The humble, often-overlooked celery root takes center-stage in this simple yet elegant soup. By gently simmering and blending it with garlic, onion, and green apple, the celery root transforms into a rich, velvety cream soup with a subtle touch of sweetness. A fresh, crisp salad of green apple and diced celery adds a vibrant pop to this deliciously satisfying soup. (Photo source: Jared Kent)

| Yield: 4 servings | Time: 45 minutes |


Ingredients

Soup

1 green apple, cut in half

3 tablespoons vegetable oil

1 white onion, roughly chopped

4 cloves garlic, thinly sliced

2 stalks of celery, roughly chopped

¼ cup dry white wine

1 medium celery root, peeled and diced into large chunks

4 cups water

1 cup coconut or almond milk

 

Celery-apple salad

half of the green apple, diced small (about ½ inch cubes)

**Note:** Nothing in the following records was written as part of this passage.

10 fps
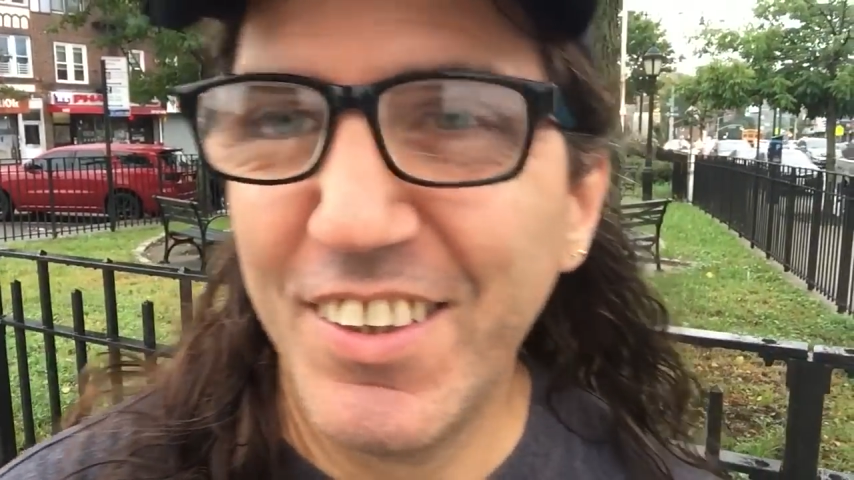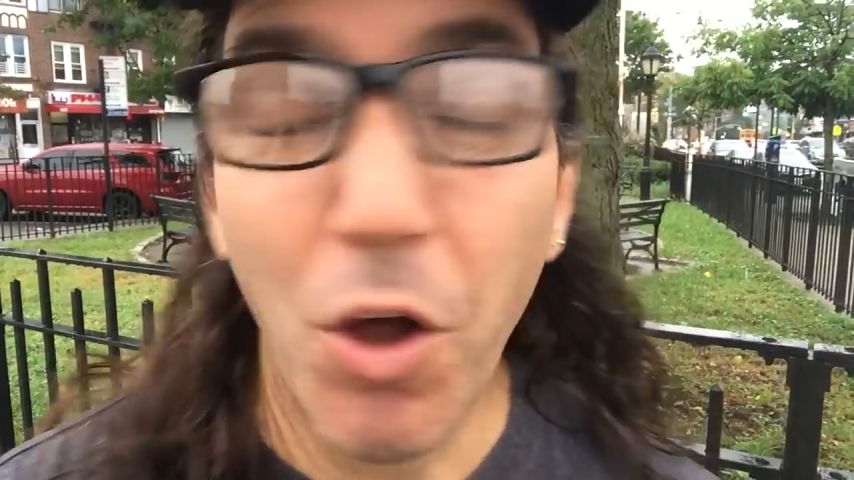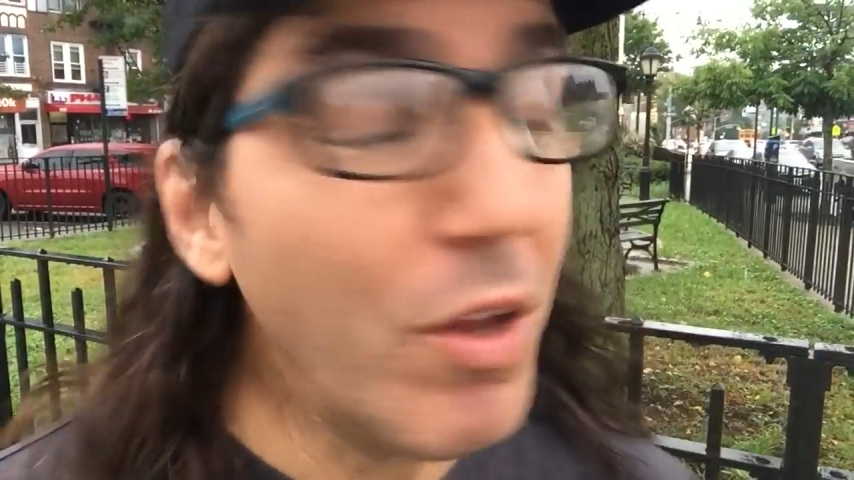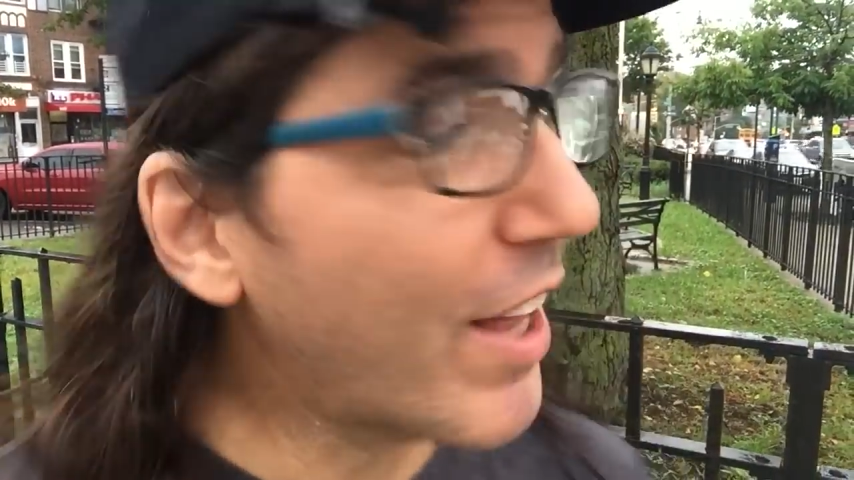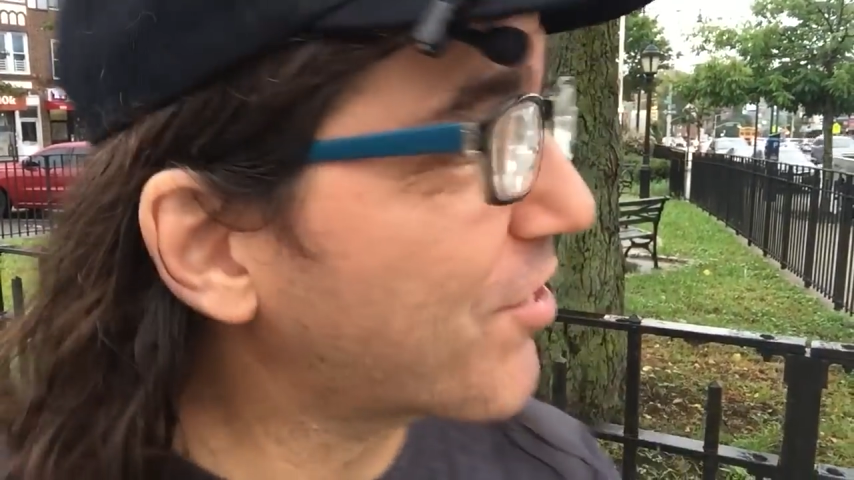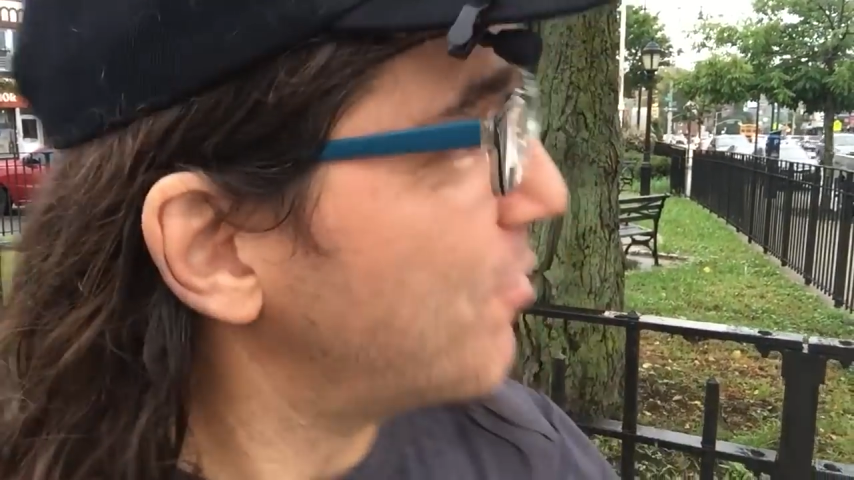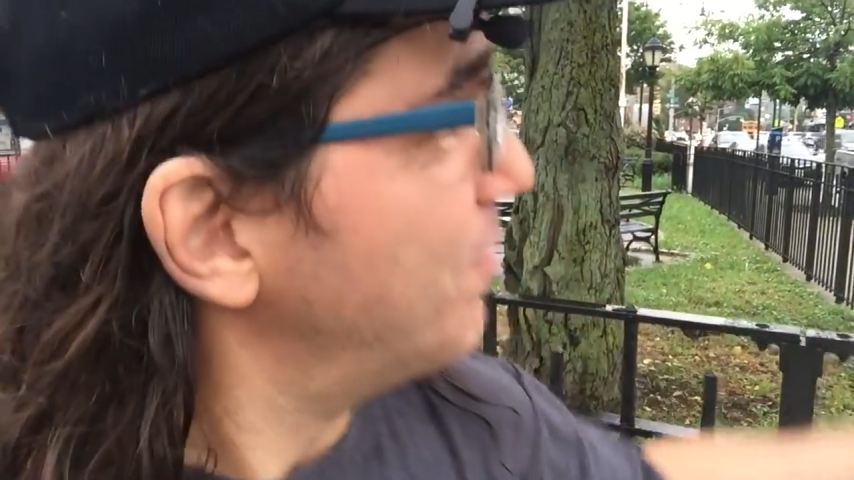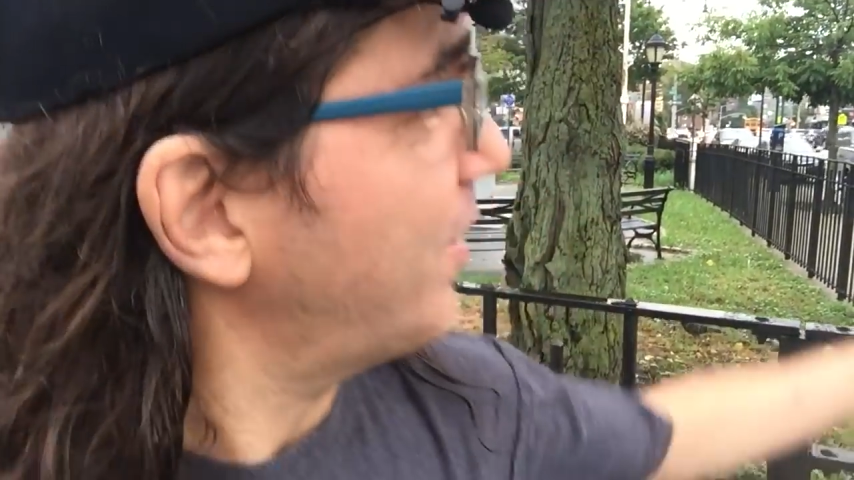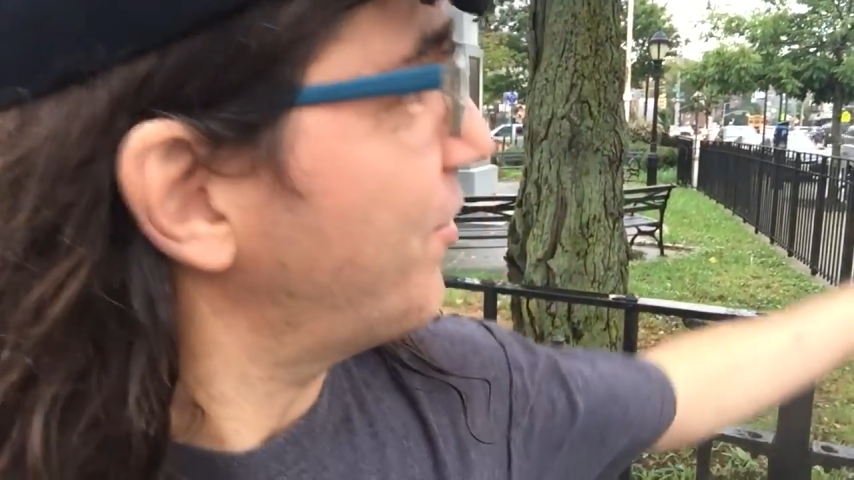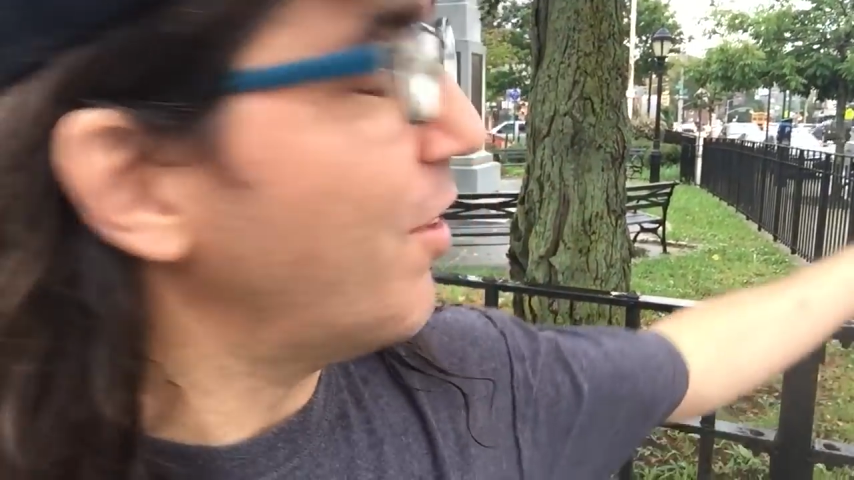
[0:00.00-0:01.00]
No election,
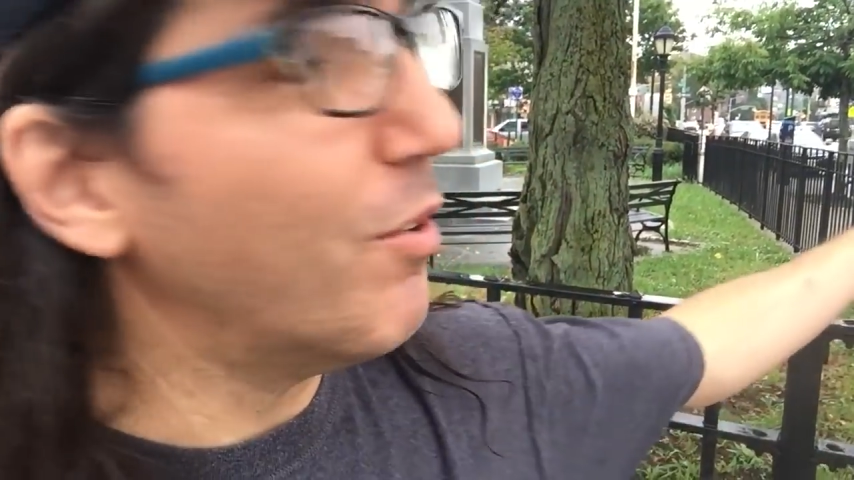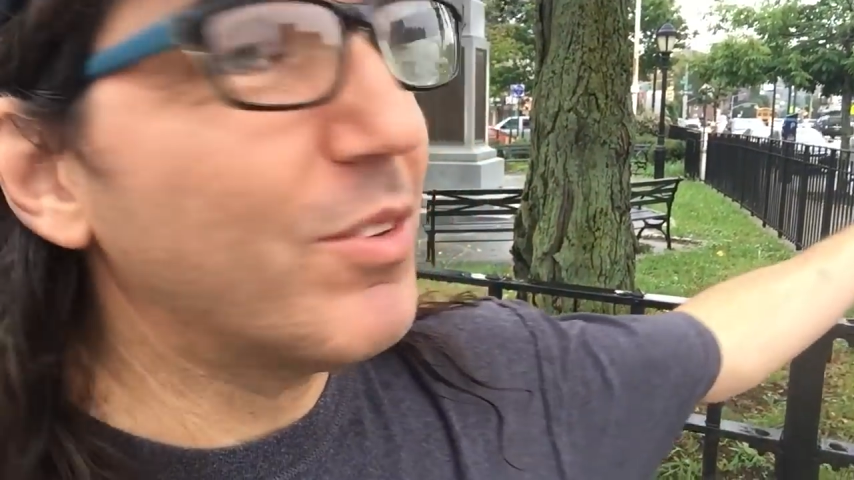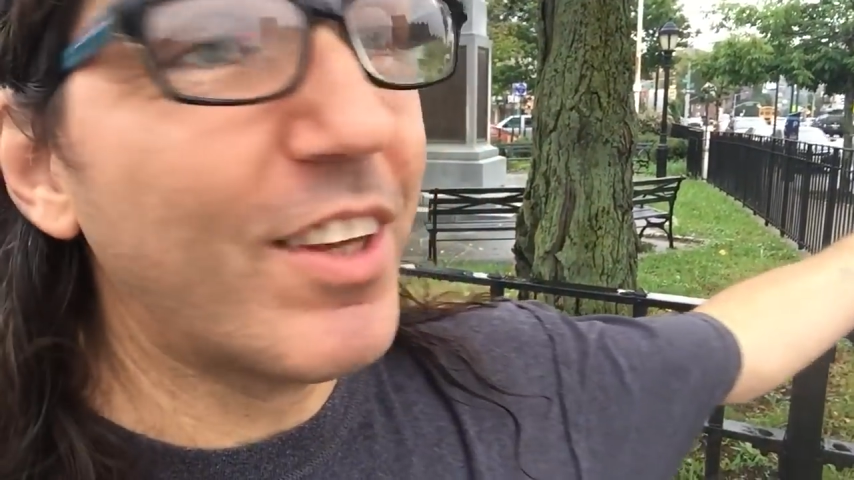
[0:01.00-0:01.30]
there's no,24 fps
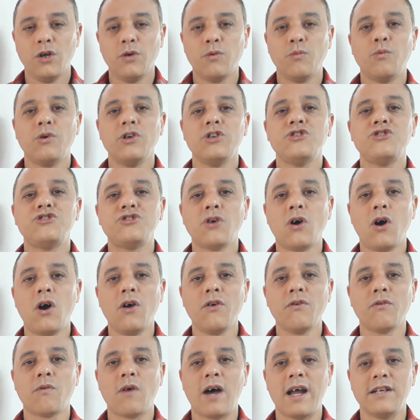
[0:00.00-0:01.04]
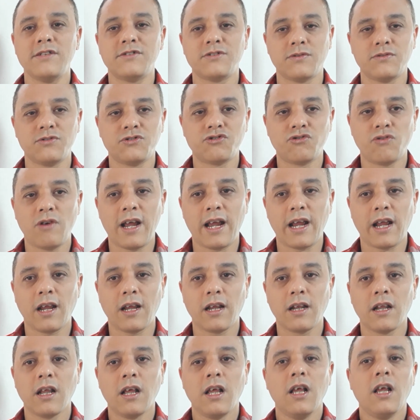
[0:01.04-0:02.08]
When John rides on
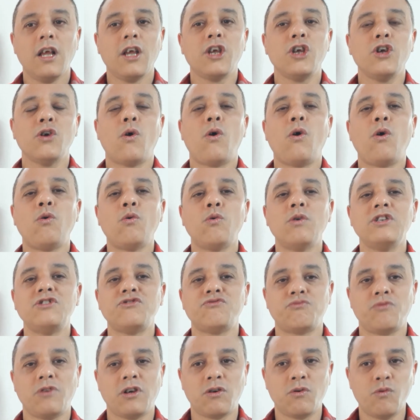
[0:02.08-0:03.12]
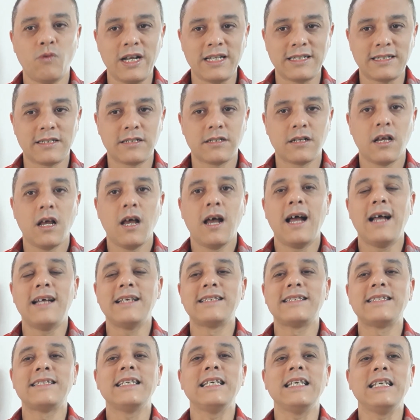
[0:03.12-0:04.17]
train, he always requests a
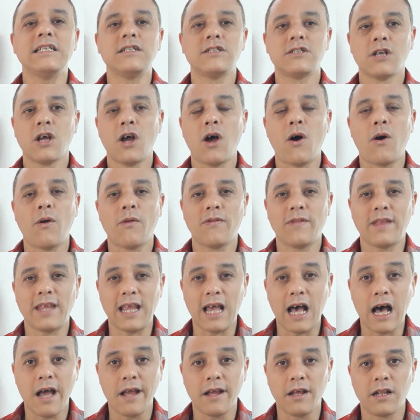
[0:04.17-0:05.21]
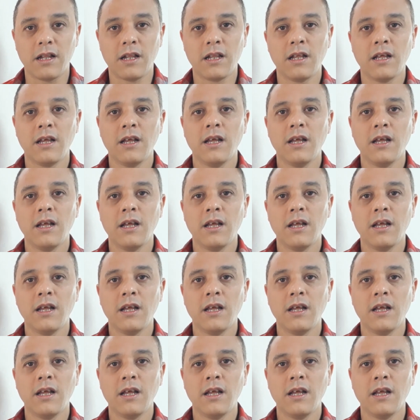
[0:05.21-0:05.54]
seat on the aisle.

1 stalk celery, diced small (about ½ inch cubes)

6-8 celery leaves, roughly chopped

zest and juice of 1 lemon

½ teaspoon red pepper flakes

salt and pepper to taste

For serving

olive oil

Preparation

For the soup

Dice one half of the apple into medium-sized chunks and reserve the other half for the salad.

Heat the oil over medium heat in a large pot. Add the onions, diced apple, celery, and garlic to the pot. Cook for 4-5 minutes, stirring occasionally, until the vegetables are translucent, try not to get too much brown on them.

Add the wine and cook for 1-2 more minutes until most of the liquid cooks out.  

Add the celery root, water, and bay leaf to the pot. Bring the liquid up to a boil then reduce the heat to a simmer. Simmer the soup for 25-30 minutes until celery root is soft. Remove the bay leaf.

Transfer the contents of the pot to a blender, add the milk, and blend until smooth. Return the soup to the pot, keep warm, and season to taste with salt and pepper.

For the celery-apple salad

In a small bowl, mix together the apple, celery, celery leaves, lemon, and red pepper flakes. Season with a pinch of salt and pepper.

For serving, ladle the hot soup into bowls and top each bowl with a spoonful of the celery-apple salad. Top each bowl with a drizzle of oil and serve hot.

Zero-waste tips

• Reserve the apple core to make a jelly.

• Save the leaves from the celery to put into salads.